The front of Hudson’s car was completely destroyed, as a photo in the complaint shows. Hudson suffered severe permanent injuries, according to the complaint.
“If this had been something more substantial than a Ford Fiesta, he wouldn’t be here,” Morgan said of Hudson. “He got incredibly lucky to have sustained the injuries he did and to be sitting here today.”
Morgan said Tesla has at times described the autopilot system as driver assistance technology, suggesting a need for drivers to play a more active oversight role, but sells it to drivers as autonomous.
“They want the driver to take control at the last second after they have lulled him into this false sense of security that it’s driving itself. There’s no way for a driver to react that quickly,” Morgan said.
He accuses Tesla of treating drivers like Hudson and other motorists on the roads like guinea pigs, but said the company takes “zero responsibility” when accidents occur.
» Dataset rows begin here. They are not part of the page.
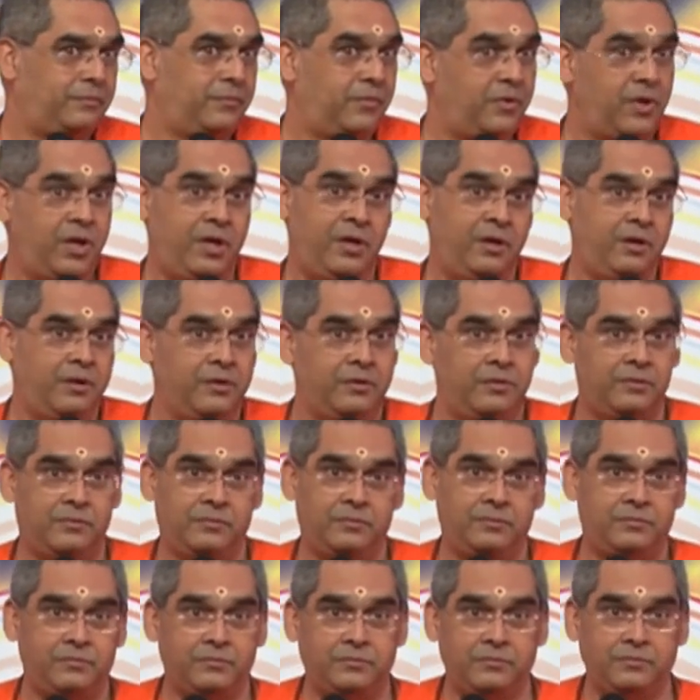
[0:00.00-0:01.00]
Think.
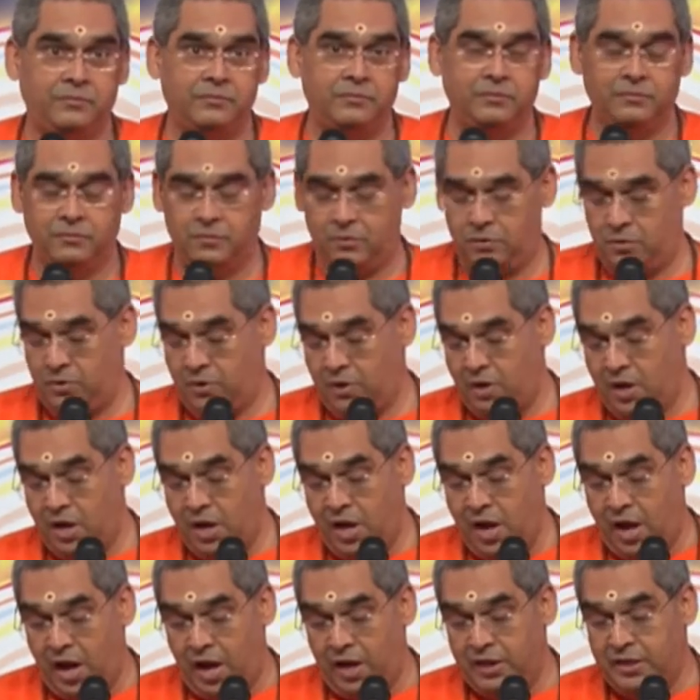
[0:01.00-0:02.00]

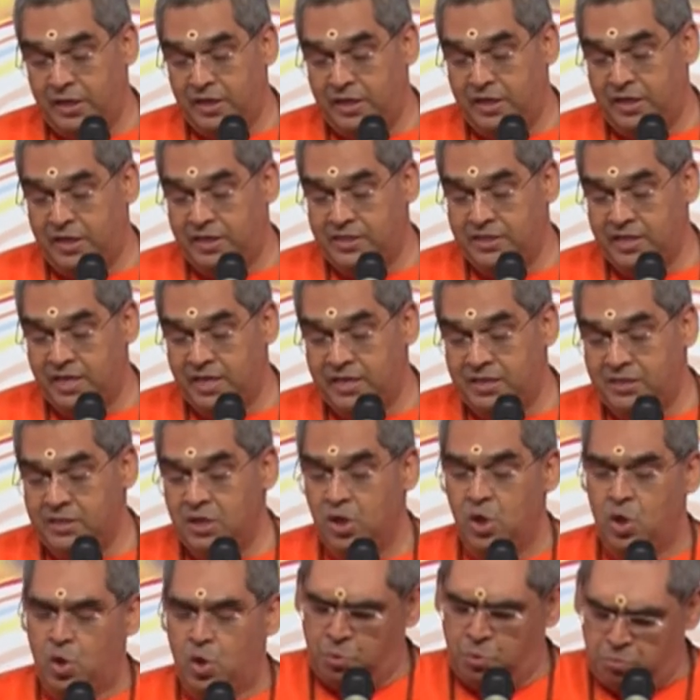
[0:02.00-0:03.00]
And then he says,
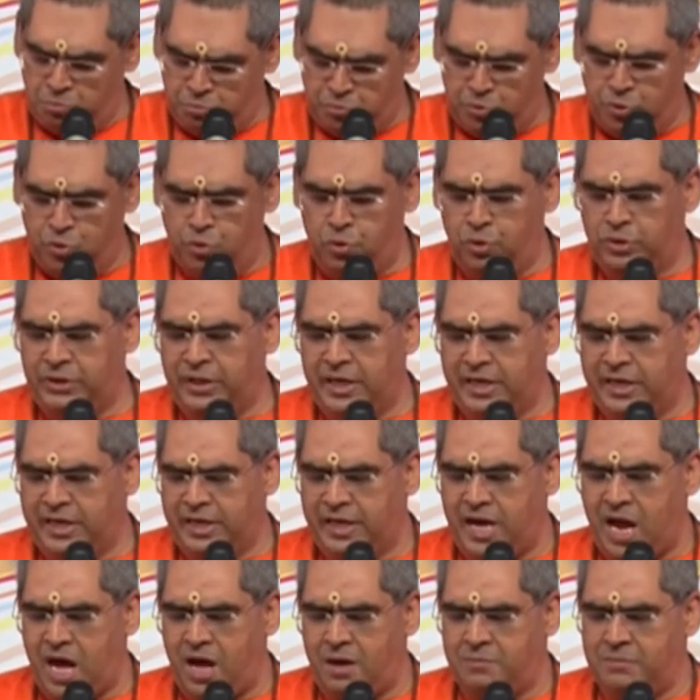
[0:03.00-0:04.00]
bhuta
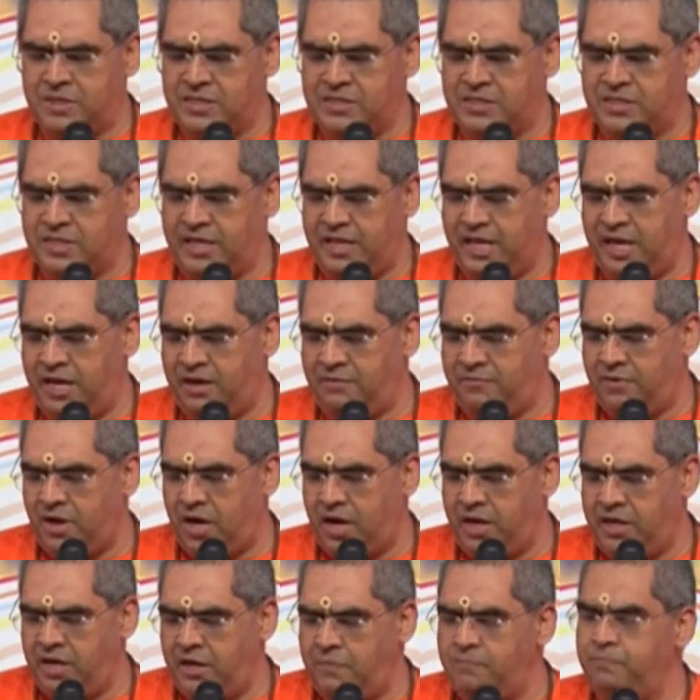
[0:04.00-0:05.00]
gramasa
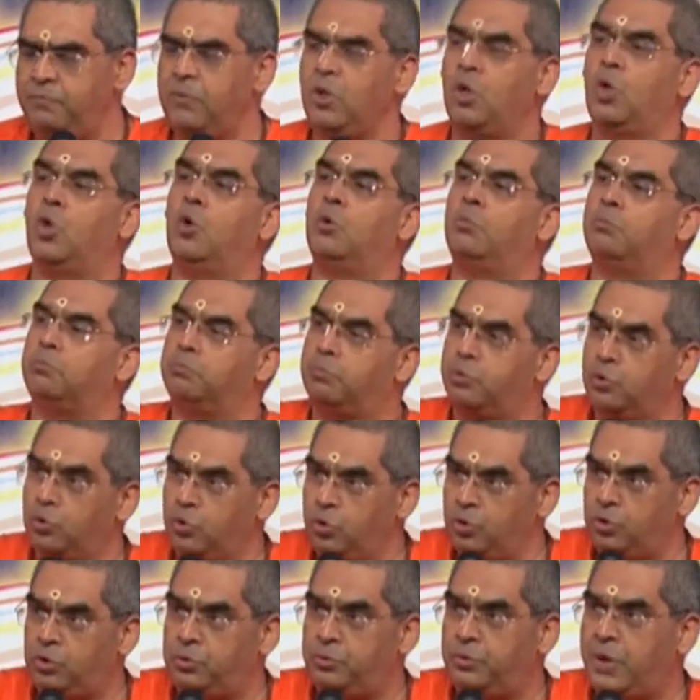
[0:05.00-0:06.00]
evayam
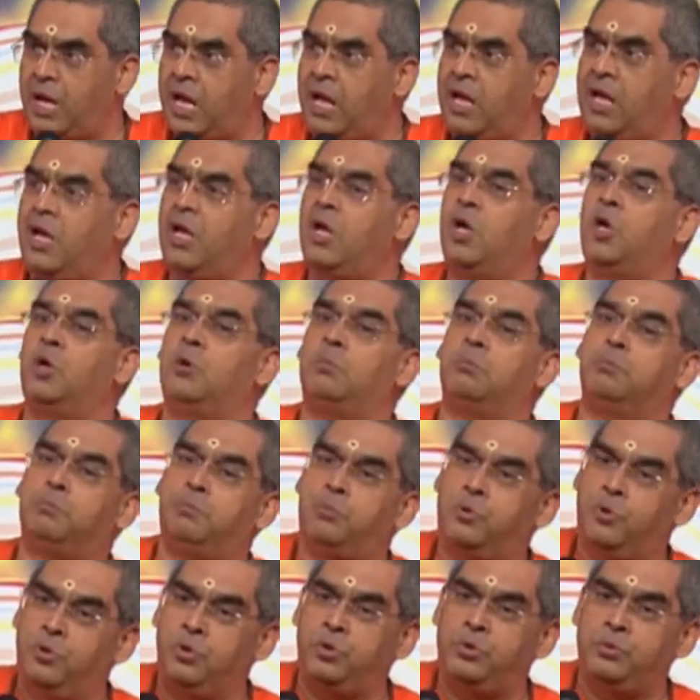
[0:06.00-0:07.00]
bhutva
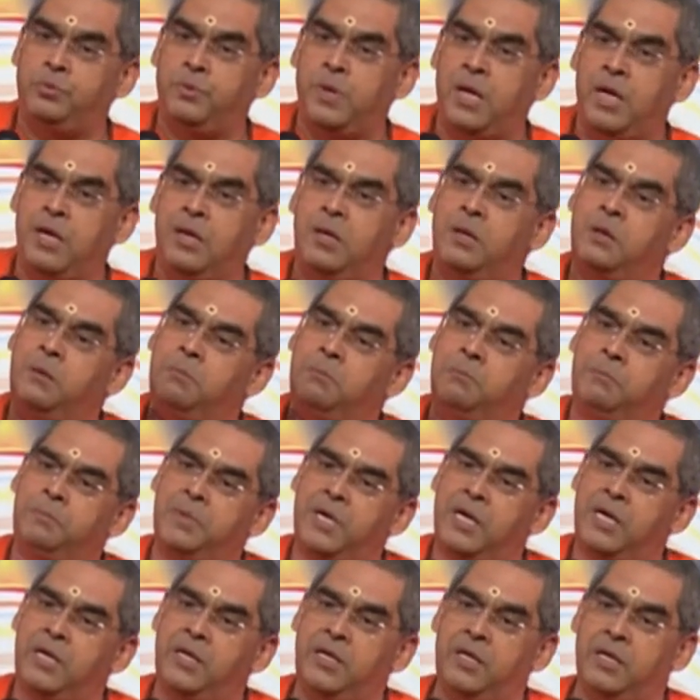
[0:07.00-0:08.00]

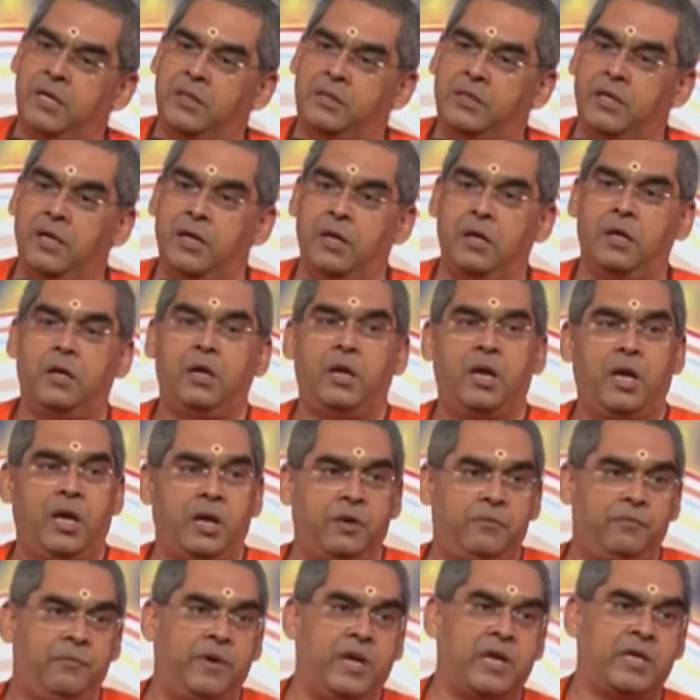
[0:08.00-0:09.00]
praliyate.
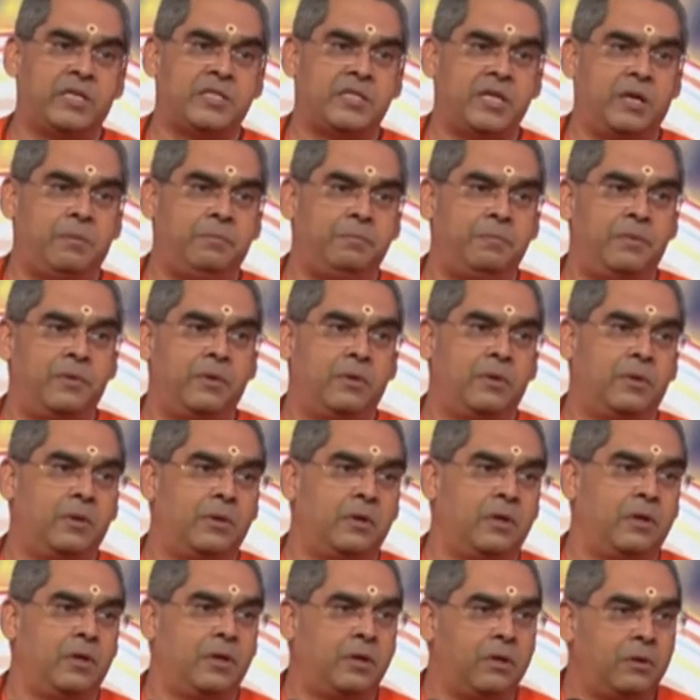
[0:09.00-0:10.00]
It wakes up,
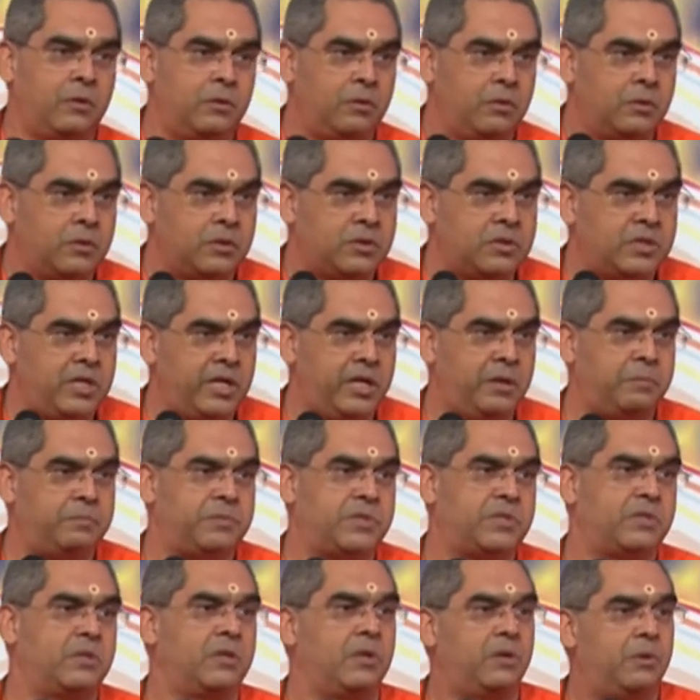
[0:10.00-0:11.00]

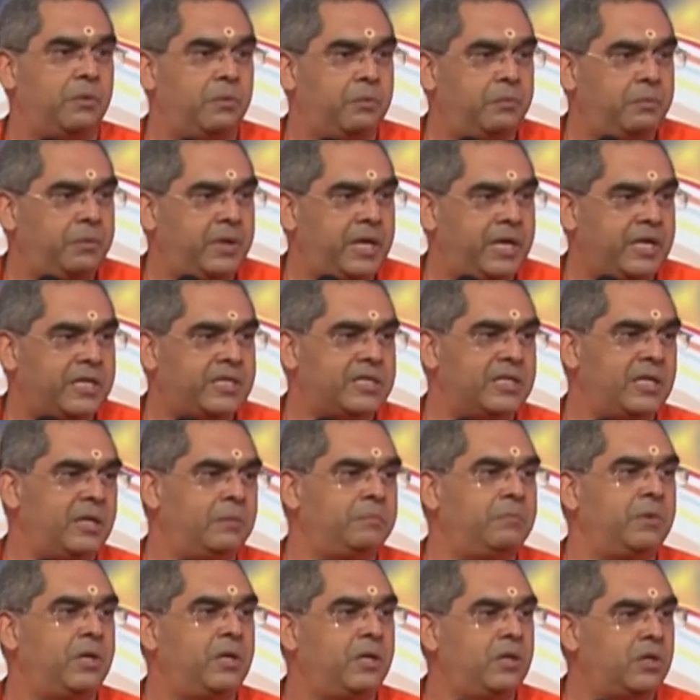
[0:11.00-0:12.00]
sleeps. Wakes
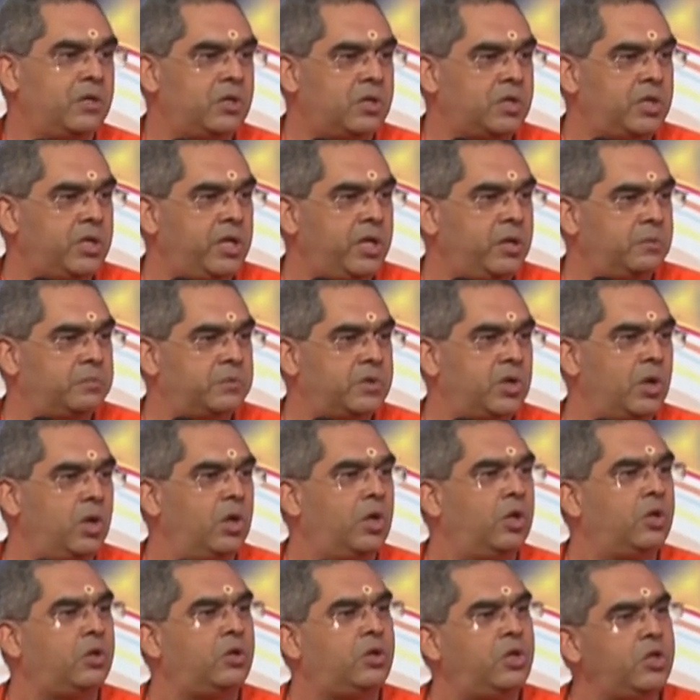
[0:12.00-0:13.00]
up, sleeps.
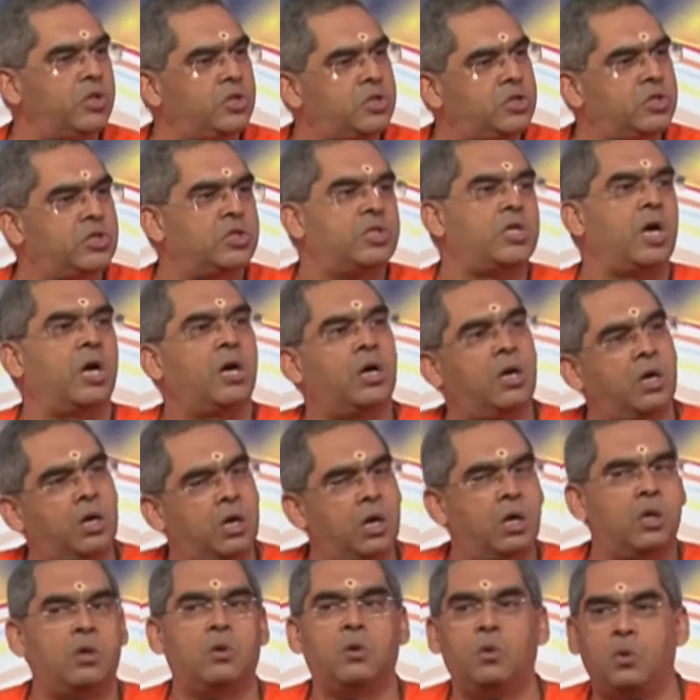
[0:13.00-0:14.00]
This
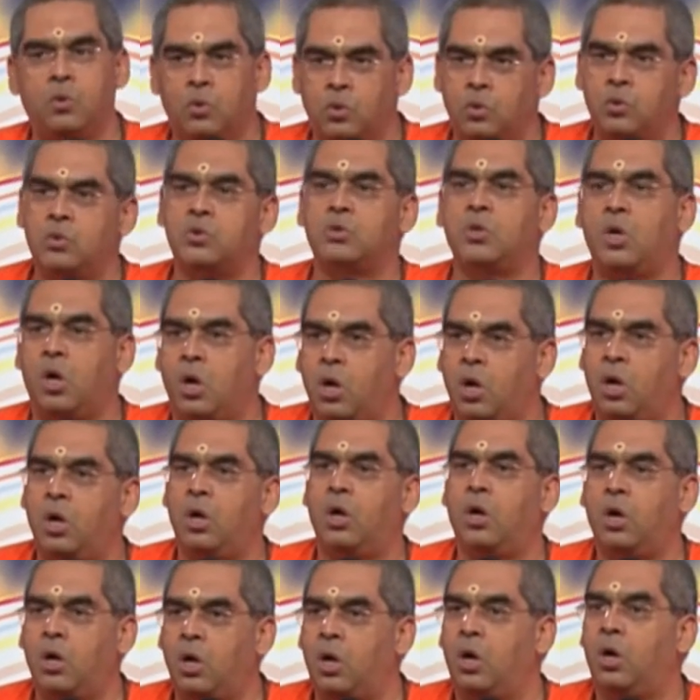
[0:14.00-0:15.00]
chakkar goes
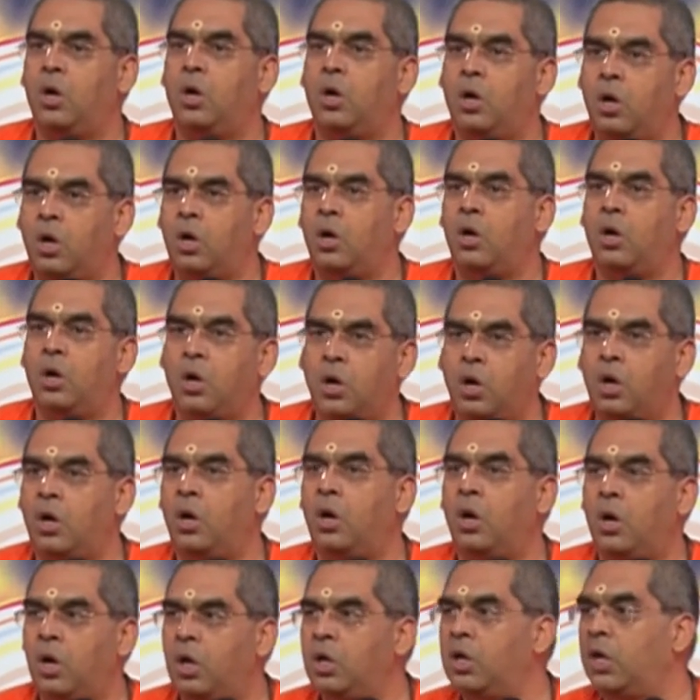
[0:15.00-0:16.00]

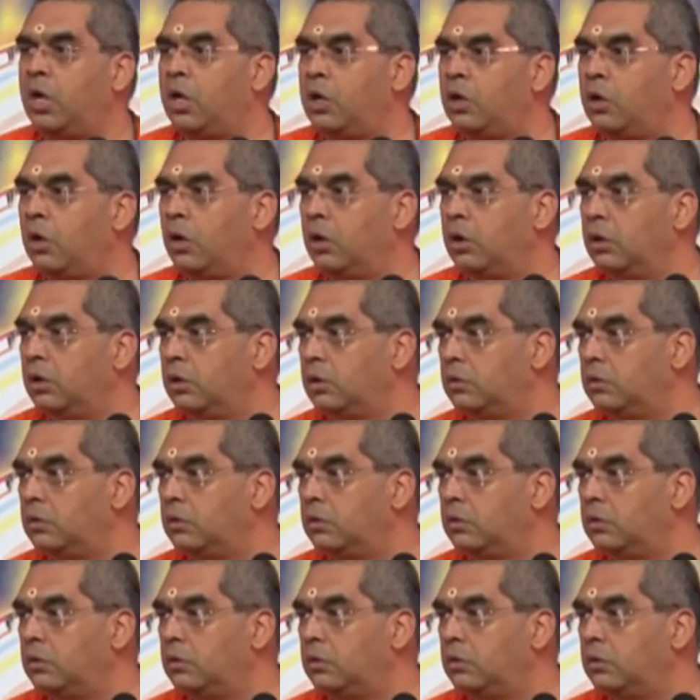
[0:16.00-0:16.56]
on and on.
Hudson is seeking monetary damages for all of his injuries and damages, as well as attorney’s fees and costs. His complaint does not provide specifics on the medical expenses he has incurred or anticipates.
Tesla did not immediately respond to a request for comment Tuesday. Gonzalez-Bustamante could not immediately be reached for comment.
Hudson is represented by T. Michael Morgan, Steven E. Nauman and Branden Weber of Morgan & Morgan PA.
Counsel information for Tesla and Gonzalez-Bustamante was not immediately available.
The case is Hudson v. Tesla Inc. et al., case number 2018-CA-011812-O, in the Circuit Court for the Ninth Judicial Circuit of Florida.